Coronel afirmó que se había salvado por muy poco de ser embestido. Muy calmado, para las circunstancias que le tocaron vivir, habló por Radio Noticias para describir cómo habían sido los hechos. "Me sorprendí cuando estallaron los vidrios de la vidriera, ahí me di cuenta. Me salvé por poco, ya que quedé atrapado contra la pared. Menos mal que no había ningún cliente", dijo.
El propietario indicó que los daños habían sido casi totales dentro del negocio y que la mujer salió del rodado en estado de shock sin poder explicarse cómo se había producido la mala maniobra.

El segundo caso.
Poco más de tres horas después, sucedió otro accidente de tránsito en la esquina de Pellegrini y 9 de Julio, en pleno centro comercial. A las 13.30, colisionaron en esa intersección dos vehículos: un Fiat Uno conducido por un hombre y un Chevrolet Corsa al mando de una mujer de unos 50 años.
Desde la Oficina de Accidentología se informó que uno de los dos conductores no habría visto el semáforo en rojo y cruzó sin advertir la presencia del otro vehículo. Producto del choque, el Corsa dio una vuelta sobre sí y la mujer habría acelerado, en sentido contrario al que circulaba. El rodado continuó su marcha sobre la vereda del comercio de venta de ropa "Galver" hasta que golpeó contra la pared y se detuvo.
La conductora, que tuvo lesiones leves, fue atendida y trasladada al hospital Lucio Molas. En este caso también el accidente podría haber tenido consecuencias importantes, pero la ausencia de personas en el sitio evitó otra tragedia.

Auto volcó en la ruta 35
La lluvia torrencial que cayó el lunes sobre Santa Rosa y la zona provocó, entre otros serios inconvenientes, la rotura y el hundimiento del pavimento en las calles de la ciudad y las rutas. El mal estado en que quedó el asfalto en la ruta 35, al norte de la capital, casi produjo ayer un accidente con consecuencias graves.

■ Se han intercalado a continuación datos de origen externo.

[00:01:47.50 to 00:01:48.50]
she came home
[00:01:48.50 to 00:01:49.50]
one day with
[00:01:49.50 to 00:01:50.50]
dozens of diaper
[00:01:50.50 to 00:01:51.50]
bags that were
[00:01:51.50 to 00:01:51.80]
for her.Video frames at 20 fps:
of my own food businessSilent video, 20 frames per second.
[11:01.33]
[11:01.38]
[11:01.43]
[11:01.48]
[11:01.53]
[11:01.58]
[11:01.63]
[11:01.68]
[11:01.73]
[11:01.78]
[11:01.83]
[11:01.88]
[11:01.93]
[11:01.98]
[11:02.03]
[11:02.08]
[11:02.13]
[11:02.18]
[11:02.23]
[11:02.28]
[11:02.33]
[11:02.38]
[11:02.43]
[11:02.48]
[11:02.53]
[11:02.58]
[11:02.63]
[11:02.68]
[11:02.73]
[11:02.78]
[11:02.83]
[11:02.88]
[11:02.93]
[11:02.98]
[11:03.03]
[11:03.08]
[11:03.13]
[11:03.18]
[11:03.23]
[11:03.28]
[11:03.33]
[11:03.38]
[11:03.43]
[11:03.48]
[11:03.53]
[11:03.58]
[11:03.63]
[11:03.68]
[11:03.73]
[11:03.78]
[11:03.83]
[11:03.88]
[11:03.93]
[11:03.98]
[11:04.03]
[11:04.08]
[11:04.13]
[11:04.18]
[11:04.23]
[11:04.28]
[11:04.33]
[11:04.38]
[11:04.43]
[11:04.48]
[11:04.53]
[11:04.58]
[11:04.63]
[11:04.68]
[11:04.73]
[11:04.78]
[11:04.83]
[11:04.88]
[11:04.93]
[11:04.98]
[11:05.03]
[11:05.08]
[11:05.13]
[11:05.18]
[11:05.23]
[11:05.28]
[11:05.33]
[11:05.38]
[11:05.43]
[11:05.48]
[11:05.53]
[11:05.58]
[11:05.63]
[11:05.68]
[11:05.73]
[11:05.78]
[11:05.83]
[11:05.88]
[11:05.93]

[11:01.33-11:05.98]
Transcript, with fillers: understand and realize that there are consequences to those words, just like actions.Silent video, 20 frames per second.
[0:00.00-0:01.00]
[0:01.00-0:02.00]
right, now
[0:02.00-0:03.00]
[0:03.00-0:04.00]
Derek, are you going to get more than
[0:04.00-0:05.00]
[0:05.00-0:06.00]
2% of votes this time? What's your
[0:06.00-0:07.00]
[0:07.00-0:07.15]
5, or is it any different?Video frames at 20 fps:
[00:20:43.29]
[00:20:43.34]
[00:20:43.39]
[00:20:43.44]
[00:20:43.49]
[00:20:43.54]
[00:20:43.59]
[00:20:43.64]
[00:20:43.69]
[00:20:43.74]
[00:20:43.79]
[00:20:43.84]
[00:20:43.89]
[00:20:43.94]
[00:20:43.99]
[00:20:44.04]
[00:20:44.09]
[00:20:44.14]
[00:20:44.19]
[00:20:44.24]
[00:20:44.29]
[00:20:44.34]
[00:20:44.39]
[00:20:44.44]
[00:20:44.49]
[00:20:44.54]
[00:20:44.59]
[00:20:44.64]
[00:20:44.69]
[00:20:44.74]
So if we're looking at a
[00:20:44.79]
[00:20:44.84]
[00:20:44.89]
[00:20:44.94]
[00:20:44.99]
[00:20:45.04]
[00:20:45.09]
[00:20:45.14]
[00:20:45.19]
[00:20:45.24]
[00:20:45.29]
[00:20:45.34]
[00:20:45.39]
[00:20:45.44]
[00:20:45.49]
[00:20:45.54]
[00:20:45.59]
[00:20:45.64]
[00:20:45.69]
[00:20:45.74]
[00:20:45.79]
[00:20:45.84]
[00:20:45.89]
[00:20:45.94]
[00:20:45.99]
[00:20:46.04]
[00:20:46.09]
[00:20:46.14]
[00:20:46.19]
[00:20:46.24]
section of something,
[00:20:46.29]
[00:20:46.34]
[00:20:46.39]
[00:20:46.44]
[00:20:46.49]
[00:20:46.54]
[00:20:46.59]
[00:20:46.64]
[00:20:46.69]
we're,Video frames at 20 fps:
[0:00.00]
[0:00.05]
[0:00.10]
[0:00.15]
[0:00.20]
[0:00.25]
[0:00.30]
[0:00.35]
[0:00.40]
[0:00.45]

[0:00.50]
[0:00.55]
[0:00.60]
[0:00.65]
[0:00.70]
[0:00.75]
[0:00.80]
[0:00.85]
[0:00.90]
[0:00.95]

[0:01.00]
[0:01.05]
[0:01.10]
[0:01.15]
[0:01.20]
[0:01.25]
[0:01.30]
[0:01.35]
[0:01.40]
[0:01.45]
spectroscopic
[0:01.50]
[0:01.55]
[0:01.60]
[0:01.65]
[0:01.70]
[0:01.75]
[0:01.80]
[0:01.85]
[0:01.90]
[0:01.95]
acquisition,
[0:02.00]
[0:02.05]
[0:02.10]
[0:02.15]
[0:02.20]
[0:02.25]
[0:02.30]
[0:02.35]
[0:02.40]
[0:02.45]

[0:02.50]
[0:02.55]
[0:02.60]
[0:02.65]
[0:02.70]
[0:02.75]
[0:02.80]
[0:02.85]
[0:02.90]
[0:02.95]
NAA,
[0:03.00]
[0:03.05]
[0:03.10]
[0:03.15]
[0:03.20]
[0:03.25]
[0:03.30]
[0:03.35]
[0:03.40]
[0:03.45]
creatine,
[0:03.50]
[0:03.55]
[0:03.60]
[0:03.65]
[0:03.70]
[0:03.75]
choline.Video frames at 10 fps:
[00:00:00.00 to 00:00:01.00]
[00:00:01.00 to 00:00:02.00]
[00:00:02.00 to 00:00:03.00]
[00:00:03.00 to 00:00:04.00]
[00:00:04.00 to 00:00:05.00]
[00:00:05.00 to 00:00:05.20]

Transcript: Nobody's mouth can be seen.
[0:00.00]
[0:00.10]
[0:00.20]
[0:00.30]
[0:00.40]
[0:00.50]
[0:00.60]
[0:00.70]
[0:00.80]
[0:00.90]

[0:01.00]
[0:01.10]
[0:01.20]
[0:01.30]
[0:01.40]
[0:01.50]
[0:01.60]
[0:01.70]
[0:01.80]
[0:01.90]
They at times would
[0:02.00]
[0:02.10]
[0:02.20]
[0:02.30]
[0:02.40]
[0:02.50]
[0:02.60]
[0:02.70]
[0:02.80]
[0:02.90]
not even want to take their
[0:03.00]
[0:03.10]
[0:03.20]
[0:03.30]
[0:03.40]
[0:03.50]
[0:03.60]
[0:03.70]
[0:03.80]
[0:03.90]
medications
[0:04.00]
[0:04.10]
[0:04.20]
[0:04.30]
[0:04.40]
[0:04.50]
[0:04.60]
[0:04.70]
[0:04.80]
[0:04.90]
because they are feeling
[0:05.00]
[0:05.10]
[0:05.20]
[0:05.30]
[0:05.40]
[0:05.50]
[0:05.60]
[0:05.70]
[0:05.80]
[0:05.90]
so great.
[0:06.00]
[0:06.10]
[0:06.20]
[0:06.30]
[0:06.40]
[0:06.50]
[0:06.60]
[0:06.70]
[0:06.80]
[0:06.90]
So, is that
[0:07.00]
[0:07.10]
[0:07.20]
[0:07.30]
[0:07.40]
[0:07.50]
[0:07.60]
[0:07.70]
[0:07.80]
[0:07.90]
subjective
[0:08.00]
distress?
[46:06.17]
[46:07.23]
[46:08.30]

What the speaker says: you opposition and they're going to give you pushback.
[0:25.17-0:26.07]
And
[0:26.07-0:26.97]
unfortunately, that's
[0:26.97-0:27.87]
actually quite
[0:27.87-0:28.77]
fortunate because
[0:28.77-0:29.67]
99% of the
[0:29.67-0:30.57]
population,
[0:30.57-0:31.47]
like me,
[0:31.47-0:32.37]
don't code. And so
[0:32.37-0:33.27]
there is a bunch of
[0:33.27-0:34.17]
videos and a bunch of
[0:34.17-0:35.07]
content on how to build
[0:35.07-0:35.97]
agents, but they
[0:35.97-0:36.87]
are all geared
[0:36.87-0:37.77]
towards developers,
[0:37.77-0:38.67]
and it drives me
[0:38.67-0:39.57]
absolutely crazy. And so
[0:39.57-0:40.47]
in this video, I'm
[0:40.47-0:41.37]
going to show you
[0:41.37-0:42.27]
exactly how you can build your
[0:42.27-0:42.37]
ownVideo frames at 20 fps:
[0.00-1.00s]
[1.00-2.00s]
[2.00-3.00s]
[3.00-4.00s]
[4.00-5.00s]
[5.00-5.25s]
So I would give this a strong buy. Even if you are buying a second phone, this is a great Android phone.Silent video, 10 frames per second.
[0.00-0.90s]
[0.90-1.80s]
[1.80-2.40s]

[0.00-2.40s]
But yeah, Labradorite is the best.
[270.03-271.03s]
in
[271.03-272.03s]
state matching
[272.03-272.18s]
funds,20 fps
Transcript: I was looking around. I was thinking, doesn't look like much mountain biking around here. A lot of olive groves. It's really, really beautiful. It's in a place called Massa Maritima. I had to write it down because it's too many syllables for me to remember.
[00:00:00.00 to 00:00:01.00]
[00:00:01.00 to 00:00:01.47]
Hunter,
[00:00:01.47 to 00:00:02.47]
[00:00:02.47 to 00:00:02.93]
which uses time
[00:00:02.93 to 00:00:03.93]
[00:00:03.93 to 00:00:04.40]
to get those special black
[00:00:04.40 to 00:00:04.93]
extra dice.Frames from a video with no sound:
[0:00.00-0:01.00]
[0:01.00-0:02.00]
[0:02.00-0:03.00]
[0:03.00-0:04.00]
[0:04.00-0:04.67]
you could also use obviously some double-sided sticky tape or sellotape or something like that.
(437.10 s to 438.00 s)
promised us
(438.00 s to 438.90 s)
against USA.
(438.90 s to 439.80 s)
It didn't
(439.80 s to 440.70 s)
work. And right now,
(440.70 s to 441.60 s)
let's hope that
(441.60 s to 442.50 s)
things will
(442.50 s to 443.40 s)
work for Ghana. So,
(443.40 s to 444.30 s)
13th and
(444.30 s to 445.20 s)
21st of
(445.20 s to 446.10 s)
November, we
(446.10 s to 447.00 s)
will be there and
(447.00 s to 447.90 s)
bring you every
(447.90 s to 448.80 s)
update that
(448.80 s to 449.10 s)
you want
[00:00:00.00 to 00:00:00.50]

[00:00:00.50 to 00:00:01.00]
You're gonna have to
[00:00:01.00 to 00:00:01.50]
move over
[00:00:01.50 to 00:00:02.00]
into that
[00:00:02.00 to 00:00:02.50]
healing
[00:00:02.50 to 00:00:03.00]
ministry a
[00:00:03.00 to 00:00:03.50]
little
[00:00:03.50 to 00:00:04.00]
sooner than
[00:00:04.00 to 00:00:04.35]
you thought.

A las 11 de la mañana, un Mini Cooper en el que iba una pareja, realizó una mala maniobra y dio varios vuelcos para quedar detenido a pocos metros de los caldenes que están a los costados de la banquina. El hecho sucedió a unos 5 kilómetros al sur de la zona denominada "Silos de Rouco".
A bordo del automóvil, que se dirigía con rumbo al norte, iban como conductor Juan Carlos Videla, de unos 35 años, y su mujer, Sonia Bologna, también de la misma edad. Desde la Oficina de Accidentología se informó que la pareja procedía desde el sur y su destino era Mendoza, de donde es oriunda.
De acuerdo a la versión de las autoridades, el vehículo se topó con una ondulación en el asfalto producto de las precipitaciones, y el conductor perdió el control al embestirlo. El Mini Cooper "voló", dio varios vuelcos y quedó sobre sus cuatro ruedas.
Los dos ocupantes, que sólo sufrieron algunos golpes y raspones, fueron atendidos por varias ambulancias que fueron hasta el lugar. Trasladados hasta el hospital Lucio Molas, a las pocas horas fueron dados de alta.